The theme of this year’s virtual event is “Access, Quality & Capacity.” Participants will discuss and learn from people with lived experience, and national and international experts who work in concurrent disorders, about how to collectively improve B.C.'s mental health care system, in supporting our most vulnerable.Register now to attend this year's conference
Dr. Vijay Seethapathy is chief medical officer for BCMHSUS and lead organizer for the conference.
Mental health and substance use disorders are so common in B.C., Canada and the world. In B.C. with the COVID-19 pandemic and the drug poisoning crisis, the landscape has changed for the worse and has negatively impacted people who are suffering. Mental disorders are common, but the quality of care is not the same compared to the care provided for physical health conditions. We have seen improvements over the years, but I feel it is happening too slowly. People with mental disorders deserve the same access and quality of care provided to people with physical disorders. We also need to look at our mental health and substance use system of care, our workforce and find innovative ways to improve competences, to be innovative and use technology to our advantage. There is a real opportunity to improve access, to enhance the capacity of our health care system, and to provide the best quality care, the first time and for as long as needed.
My goal is to highlight some of the immediate and urgent areas of the mental health and substance use system that can be addressed. We’ll bring together experts, front line workers, academicians, policy makers and people living with mental health and substance use challenges to listen and learn, and see what could be applied in B.C. A good mental health system helps people to stay in good mental health and connects those in need to timely and appropriate support to address their mental health needs.
It is evident that with in our current system of care there are unmet needs.

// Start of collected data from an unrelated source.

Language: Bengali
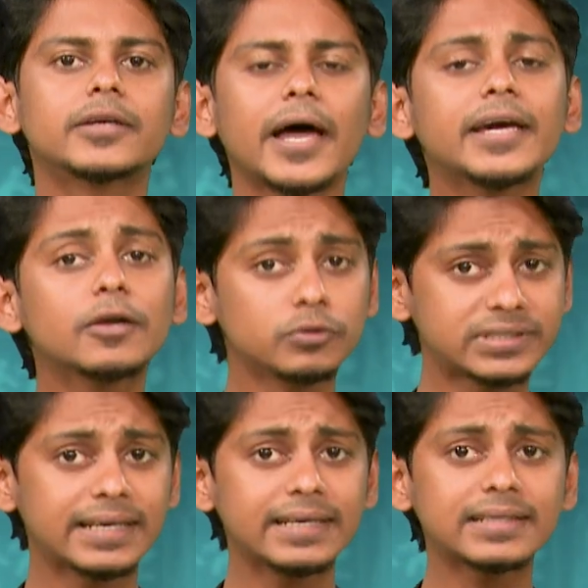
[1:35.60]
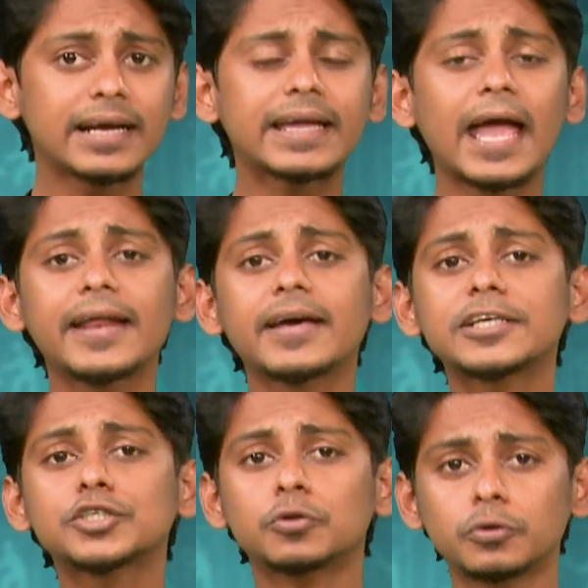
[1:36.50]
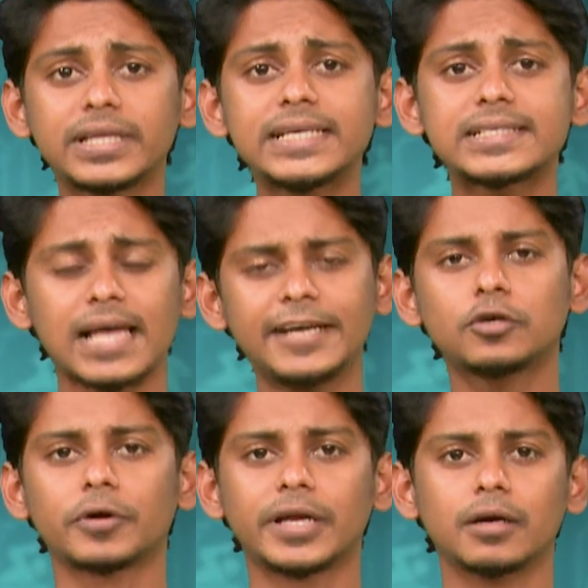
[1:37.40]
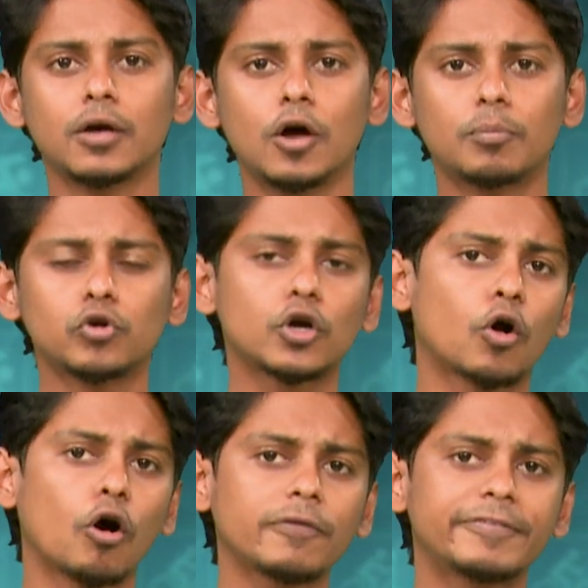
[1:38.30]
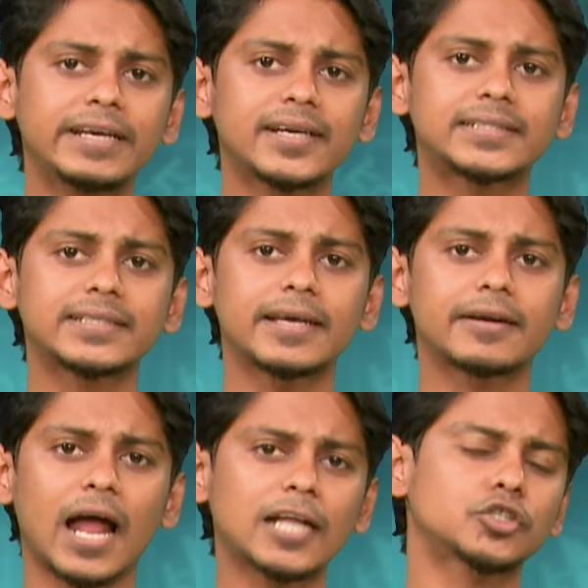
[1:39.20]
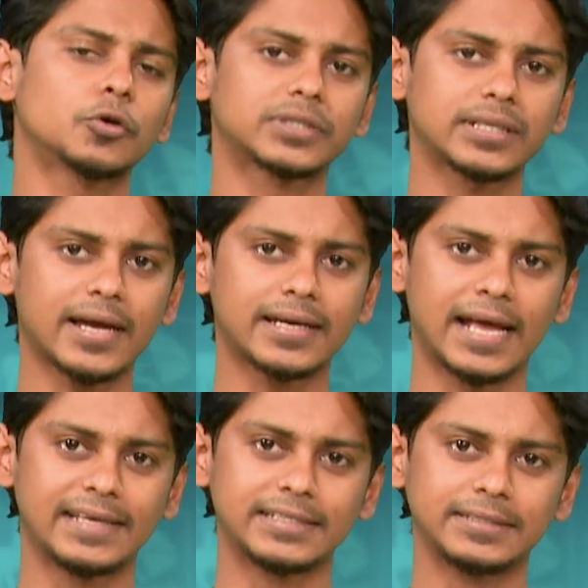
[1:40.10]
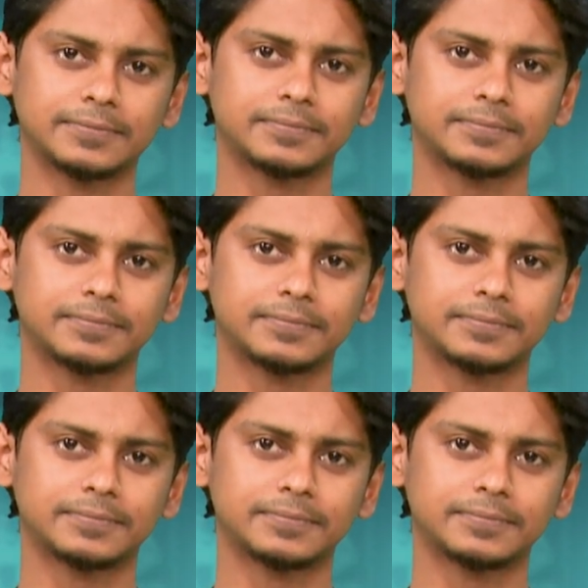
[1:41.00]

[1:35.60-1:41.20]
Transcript: টাইগার উডসকে তার ক্যারিয়ারের শুরুতেই সাইন করে পুরো গল্ফ ইন্ডাস্ট্রিতে রাজ করতে থাকে নাইকি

It is important to consider a provincial benchmarking system in mental health, which means that we need to set targets for treating every mental health disorder.
In an emergency room in a hospital, or in cancer care for example, we have provincial benchmarks that dictate patients must be treated in a certain amount of time. We need the same thing for mental health.
We would need to compare our service with national and international best practice indicators and continuously improve the quality of care we provide. As a part of the conference we hope to have an expert panel discussion, visioning the future of the mental health and substance use care system in B.C.
Early intervention for people who suffer from concurrent disorders is key. If we look at other jurisdictions such as the United Kingdom & New Zealand, they have made great strides to address this. One of our key speakers at the conference is Andrew Slater, the CEO of New Zealand National Telehealth Services. His keynote will highlight the national telehealth service model and how it acts as the first line of defence in mental health care in New Zealand. This model also outlines the importance of effective integration of the wider health sector. It functions as a one-stop shop for people in need to provide access and early intervention without channelling them through multiple doors.
One of the things about transforming and improving the system is to break the barriers and stigma surrounding mental health and substance use disorders. We need to understand how stigma impacts people, and we can’t do that without hearing their voices. Clearly, stigma will impact clients seeking help. And if you don’t seek help at the right time, interventions might not be fruitful or effective. A key element of reducing stigma is to look at the person as a whole. By that I mean we need to understand the biological, social and psychological dimensions of mental health and addictions. What are the root causes, and what traumas have people suffered in the past? We need to hear from people who have been through our care system so they can tell us what is working and what needs improvement – who better to share these insights than the individuals with living experience?
While there are undoubtedly challenges in our system, there are also many reasons for optimism. There is an increasing awareness of the mental health needs of the population as a whole. COVID has hurt us a lot, especially the impact on mental health, but at the same time there is more awareness than ever. I sense an openness to have more dialogue to drive real change. We have a tremendous opportunity to shape the future of the mental health and substance use care system. It is time to break free from firefighting mode, be more proactive, and explore ways to revolutionise how care is delivered. I’m optimistic because I see renewed interest and increased investments in mental health and substance use care. I want to come together and envision the next 5-10 years and how the future of mental health and substance use care should look in our province, and what can be done to improve the system as a whole.